● Provided information:
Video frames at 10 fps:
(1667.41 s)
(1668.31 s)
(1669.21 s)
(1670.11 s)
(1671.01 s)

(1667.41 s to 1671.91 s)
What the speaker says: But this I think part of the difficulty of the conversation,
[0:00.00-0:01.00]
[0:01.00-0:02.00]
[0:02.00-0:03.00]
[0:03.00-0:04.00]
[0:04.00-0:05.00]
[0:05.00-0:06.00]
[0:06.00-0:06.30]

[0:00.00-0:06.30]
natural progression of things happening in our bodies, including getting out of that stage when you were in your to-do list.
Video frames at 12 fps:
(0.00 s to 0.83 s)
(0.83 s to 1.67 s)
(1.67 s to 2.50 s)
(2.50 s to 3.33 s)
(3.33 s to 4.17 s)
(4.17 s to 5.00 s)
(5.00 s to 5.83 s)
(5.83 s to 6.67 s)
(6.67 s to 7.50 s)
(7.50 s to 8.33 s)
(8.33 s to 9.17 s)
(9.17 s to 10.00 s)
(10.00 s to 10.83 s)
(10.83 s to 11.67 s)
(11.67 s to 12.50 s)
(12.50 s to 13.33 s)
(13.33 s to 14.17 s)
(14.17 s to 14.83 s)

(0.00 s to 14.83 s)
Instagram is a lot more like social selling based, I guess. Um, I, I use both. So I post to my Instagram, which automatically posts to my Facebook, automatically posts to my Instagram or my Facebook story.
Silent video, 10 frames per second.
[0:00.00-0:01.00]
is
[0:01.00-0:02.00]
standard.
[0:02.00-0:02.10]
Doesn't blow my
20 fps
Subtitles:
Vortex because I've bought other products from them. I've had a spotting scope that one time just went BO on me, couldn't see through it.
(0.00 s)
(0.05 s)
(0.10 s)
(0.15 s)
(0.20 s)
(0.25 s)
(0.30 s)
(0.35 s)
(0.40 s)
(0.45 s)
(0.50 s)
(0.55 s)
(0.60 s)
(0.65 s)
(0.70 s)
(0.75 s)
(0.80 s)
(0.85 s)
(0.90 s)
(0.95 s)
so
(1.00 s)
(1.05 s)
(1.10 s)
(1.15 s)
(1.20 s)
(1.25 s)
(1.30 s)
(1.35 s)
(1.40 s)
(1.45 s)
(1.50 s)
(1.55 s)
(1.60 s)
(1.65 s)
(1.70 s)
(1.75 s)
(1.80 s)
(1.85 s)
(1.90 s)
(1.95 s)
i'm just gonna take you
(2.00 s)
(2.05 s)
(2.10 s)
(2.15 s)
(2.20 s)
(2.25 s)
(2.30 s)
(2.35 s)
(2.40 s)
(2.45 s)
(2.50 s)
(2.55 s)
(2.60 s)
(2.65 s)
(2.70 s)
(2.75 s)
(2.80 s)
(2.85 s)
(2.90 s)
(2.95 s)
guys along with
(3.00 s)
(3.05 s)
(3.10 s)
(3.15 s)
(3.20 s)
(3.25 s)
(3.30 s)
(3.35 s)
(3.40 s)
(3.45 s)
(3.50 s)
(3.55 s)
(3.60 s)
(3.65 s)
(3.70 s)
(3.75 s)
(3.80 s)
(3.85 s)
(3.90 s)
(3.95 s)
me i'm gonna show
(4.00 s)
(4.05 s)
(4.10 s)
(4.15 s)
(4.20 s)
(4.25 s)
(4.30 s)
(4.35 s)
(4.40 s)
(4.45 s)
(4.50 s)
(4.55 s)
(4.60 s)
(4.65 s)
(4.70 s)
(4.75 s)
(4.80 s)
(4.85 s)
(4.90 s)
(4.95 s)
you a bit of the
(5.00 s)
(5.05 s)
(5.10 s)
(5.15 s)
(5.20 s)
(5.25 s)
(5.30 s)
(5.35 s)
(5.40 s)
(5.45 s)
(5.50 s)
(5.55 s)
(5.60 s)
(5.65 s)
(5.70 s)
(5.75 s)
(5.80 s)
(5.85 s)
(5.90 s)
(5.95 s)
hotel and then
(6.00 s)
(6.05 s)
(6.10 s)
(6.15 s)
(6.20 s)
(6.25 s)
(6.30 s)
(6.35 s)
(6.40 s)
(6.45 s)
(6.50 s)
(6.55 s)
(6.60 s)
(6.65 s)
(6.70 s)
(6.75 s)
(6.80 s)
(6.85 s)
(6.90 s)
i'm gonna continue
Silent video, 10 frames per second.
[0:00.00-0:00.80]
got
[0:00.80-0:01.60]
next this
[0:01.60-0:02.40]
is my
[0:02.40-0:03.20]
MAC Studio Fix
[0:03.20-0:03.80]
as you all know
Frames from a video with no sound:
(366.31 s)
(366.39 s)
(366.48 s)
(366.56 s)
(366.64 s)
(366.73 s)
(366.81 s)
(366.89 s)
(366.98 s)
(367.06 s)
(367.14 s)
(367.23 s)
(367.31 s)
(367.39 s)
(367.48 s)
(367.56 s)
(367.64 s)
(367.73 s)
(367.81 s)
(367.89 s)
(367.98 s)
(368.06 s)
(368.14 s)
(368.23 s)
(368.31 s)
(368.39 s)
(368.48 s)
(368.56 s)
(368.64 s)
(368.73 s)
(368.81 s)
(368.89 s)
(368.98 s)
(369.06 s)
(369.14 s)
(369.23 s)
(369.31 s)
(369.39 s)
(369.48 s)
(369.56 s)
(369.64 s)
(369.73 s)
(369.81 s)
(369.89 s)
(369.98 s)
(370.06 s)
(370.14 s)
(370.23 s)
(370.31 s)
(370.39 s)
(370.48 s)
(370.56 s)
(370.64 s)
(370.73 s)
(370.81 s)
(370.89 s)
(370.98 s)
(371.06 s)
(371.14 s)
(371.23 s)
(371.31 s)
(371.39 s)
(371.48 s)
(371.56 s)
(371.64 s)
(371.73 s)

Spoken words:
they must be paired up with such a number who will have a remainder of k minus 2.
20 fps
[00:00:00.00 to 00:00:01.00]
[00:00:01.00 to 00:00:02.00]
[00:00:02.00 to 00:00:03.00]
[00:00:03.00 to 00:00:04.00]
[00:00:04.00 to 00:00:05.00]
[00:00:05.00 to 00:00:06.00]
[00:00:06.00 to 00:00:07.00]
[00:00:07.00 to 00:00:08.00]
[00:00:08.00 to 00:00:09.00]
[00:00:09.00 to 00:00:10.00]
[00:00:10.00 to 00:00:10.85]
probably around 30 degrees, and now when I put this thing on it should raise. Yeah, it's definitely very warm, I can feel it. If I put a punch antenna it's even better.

● Exercise brief: Having read the records above, reproduce each one exactly.

● Response area:
Video frames at 10 fps:
(1667.41 s)
(1668.31 s)
(1669.21 s)
(1670.11 s)
(1671.01 s)

(1667.41 s to 1671.91 s)
What the speaker says: But this I think part of the difficulty of the conversation,
[0:00.00-0:01.00]
[0:01.00-0:02.00]
[0:02.00-0:03.00]
[0:03.00-0:04.00]
[0:04.00-0:05.00]
[0:05.00-0:06.00]
[0:06.00-0:06.30]

[0:00.00-0:06.30]
natural progression of things happening in our bodies, including getting out of that stage when you were in your to-do list.
Video frames at 12 fps:
(0.00 s to 0.83 s)
(0.83 s to 1.67 s)
(1.67 s to 2.50 s)
(2.50 s to 3.33 s)
(3.33 s to 4.17 s)
(4.17 s to 5.00 s)
(5.00 s to 5.83 s)
(5.83 s to 6.67 s)
(6.67 s to 7.50 s)
(7.50 s to 8.33 s)
(8.33 s to 9.17 s)
(9.17 s to 10.00 s)
(10.00 s to 10.83 s)
(10.83 s to 11.67 s)
(11.67 s to 12.50 s)
(12.50 s to 13.33 s)
(13.33 s to 14.17 s)
(14.17 s to 14.83 s)

(0.00 s to 14.83 s)
Instagram is a lot more like social selling based, I guess. Um, I, I use both. So I post to my Instagram, which automatically posts to my Facebook, automatically posts to my Instagram or my Facebook story.
Silent video, 10 frames per second.
[0:00.00-0:01.00]
is
[0:01.00-0:02.00]
standard.
[0:02.00-0:02.10]
Doesn't blow my
20 fps
Subtitles:
Vortex because I've bought other products from them. I've had a spotting scope that one time just went BO on me, couldn't see through it.
(0.00 s)
(0.05 s)
(0.10 s)
(0.15 s)
(0.20 s)
(0.25 s)
(0.30 s)
(0.35 s)
(0.40 s)
(0.45 s)
(0.50 s)
(0.55 s)
(0.60 s)
(0.65 s)
(0.70 s)
(0.75 s)
(0.80 s)
(0.85 s)
(0.90 s)
(0.95 s)
so
(1.00 s)
(1.05 s)
(1.10 s)
(1.15 s)
(1.20 s)
(1.25 s)
(1.30 s)
(1.35 s)
(1.40 s)
(1.45 s)
(1.50 s)
(1.55 s)
(1.60 s)
(1.65 s)
(1.70 s)
(1.75 s)
(1.80 s)
(1.85 s)
(1.90 s)
(1.95 s)
i'm just gonna take you
(2.00 s)
(2.05 s)
(2.10 s)
(2.15 s)
(2.20 s)
(2.25 s)
(2.30 s)
(2.35 s)
(2.40 s)
(2.45 s)
(2.50 s)
(2.55 s)
(2.60 s)
(2.65 s)
(2.70 s)
(2.75 s)
(2.80 s)
(2.85 s)
(2.90 s)
(2.95 s)
guys along with
(3.00 s)
(3.05 s)
(3.10 s)
(3.15 s)
(3.20 s)
(3.25 s)
(3.30 s)
(3.35 s)
(3.40 s)
(3.45 s)
(3.50 s)
(3.55 s)
(3.60 s)
(3.65 s)
(3.70 s)
(3.75 s)
(3.80 s)
(3.85 s)
(3.90 s)
(3.95 s)
me i'm gonna show
(4.00 s)
(4.05 s)
(4.10 s)
(4.15 s)
(4.20 s)
(4.25 s)
(4.30 s)
(4.35 s)
(4.40 s)
(4.45 s)
(4.50 s)
(4.55 s)
(4.60 s)
(4.65 s)
(4.70 s)
(4.75 s)
(4.80 s)
(4.85 s)
(4.90 s)
(4.95 s)
you a bit of the
(5.00 s)
(5.05 s)
(5.10 s)
(5.15 s)
(5.20 s)
(5.25 s)
(5.30 s)
(5.35 s)
(5.40 s)
(5.45 s)
(5.50 s)
(5.55 s)
(5.60 s)
(5.65 s)
(5.70 s)
(5.75 s)
(5.80 s)
(5.85 s)
(5.90 s)
(5.95 s)
hotel and then
(6.00 s)
(6.05 s)
(6.10 s)
(6.15 s)
(6.20 s)
(6.25 s)
(6.30 s)
(6.35 s)
(6.40 s)
(6.45 s)
(6.50 s)
(6.55 s)
(6.60 s)
(6.65 s)
(6.70 s)
(6.75 s)
(6.80 s)
(6.85 s)
(6.90 s)
i'm gonna continue
Silent video, 10 frames per second.
[0:00.00-0:00.80]
got
[0:00.80-0:01.60]
next this
[0:01.60-0:02.40]
is my
[0:02.40-0:03.20]
MAC Studio Fix
[0:03.20-0:03.80]
as you all know
Frames from a video with no sound:
(366.31 s)
(366.39 s)
(366.48 s)
(366.56 s)
(366.64 s)
(366.73 s)
(366.81 s)
(366.89 s)
(366.98 s)
(367.06 s)
(367.14 s)
(367.23 s)
(367.31 s)
(367.39 s)
(367.48 s)
(367.56 s)
(367.64 s)
(367.73 s)
(367.81 s)
(367.89 s)
(367.98 s)
(368.06 s)
(368.14 s)
(368.23 s)
(368.31 s)
(368.39 s)
(368.48 s)
(368.56 s)
(368.64 s)
(368.73 s)
(368.81 s)
(368.89 s)
(368.98 s)
(369.06 s)
(369.14 s)
(369.23 s)
(369.31 s)
(369.39 s)
(369.48 s)
(369.56 s)
(369.64 s)
(369.73 s)
(369.81 s)
(369.89 s)
(369.98 s)
(370.06 s)
(370.14 s)
(370.23 s)
(370.31 s)
(370.39 s)
(370.48 s)
(370.56 s)
(370.64 s)
(370.73 s)
(370.81 s)
(370.89 s)
(370.98 s)
(371.06 s)
(371.14 s)
(371.23 s)
(371.31 s)
(371.39 s)
(371.48 s)
(371.56 s)
(371.64 s)
(371.73 s)

Spoken words:
they must be paired up with such a number who will have a remainder of k minus 2.
20 fps
[00:00:00.00 to 00:00:01.00]
[00:00:01.00 to 00:00:02.00]
[00:00:02.00 to 00:00:03.00]
[00:00:03.00 to 00:00:04.00]
[00:00:04.00 to 00:00:05.00]
[00:00:05.00 to 00:00:06.00]
[00:00:06.00 to 00:00:07.00]
[00:00:07.00 to 00:00:08.00]
[00:00:08.00 to 00:00:09.00]
[00:00:09.00 to 00:00:10.00]
[00:00:10.00 to 00:00:10.85]
probably around 30 degrees, and now when I put this thing on it should raise. Yeah, it's definitely very warm, I can feel it. If I put a punch antenna it's even better.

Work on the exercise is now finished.